A vitamini eksikliği genellikle gelişmemiş ülkelerde görülmektedir. Bu durumun nedeni yetersiz ve dengesiz beslenmedir. Dünya Sağlık Örgütü verilerine göre küresel çapta toplam 140 milyon çocuk ölümcül riskler taşıyacak kadar ileri derecede A vitamini eksikliği yaşamaktadır. Ayrıca bu durumdan ayrı olarak A vitamini eksikliği, besin emilimini önleyen hastalıklara sahip bireylerde de görülmektedir. Bu sorunu çözmek isteyen biyoteknologlar geçmişte "Altın pirinç" olarak adlandırılan beta karotence zenginleştirilmiş bir pirinç grubu üretmişlerdir. Ancak pirincin içindeki beta karoten dozu sabit tutulamadığı ve nerede ne kadar tüketilmesi gerektiği tespit edilemediği için üretimi ve yaygınlaşması askıya alınmıştır.

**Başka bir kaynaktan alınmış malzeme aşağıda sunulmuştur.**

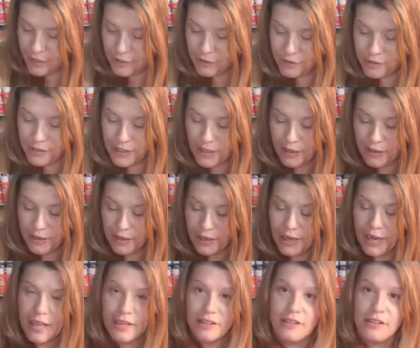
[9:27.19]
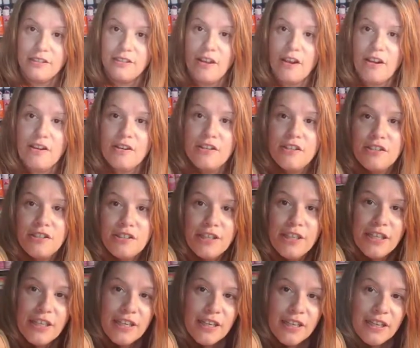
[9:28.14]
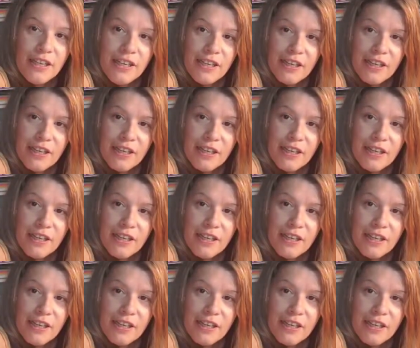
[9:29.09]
do sell it at the Dollar Tree.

Günlük tükettiğimiz gıdaları çeşitlendirmek ve uzman kontrolünde A vitamini takviyesi kullanmak eksikliğin giderilmesinde faydalı olacaktır.
A vitamini yağda çözünen bir vitamin olduğu için fazlası karaciğerimizde depolanmaktadır. Bu nedenle yüksek doz A vitamini toksik etki göstermektedir. Toksisitenin ilk görülen belirtisi baş ağrısıdır. Bunu sırasıyla kusma ve kemiklerde doku bozukluğu, saç dökülmesi, ciltte kuruluk, kemik ağrıları, bulanık görme ve kilo kaybı takip etmektedir. A vitamini formu olarak β-karoten ’in yüksek doz kullanımı ise, deride pigment bozukluğu oluşturarak cildin sarı-turuncumsu renk almasına neden olur.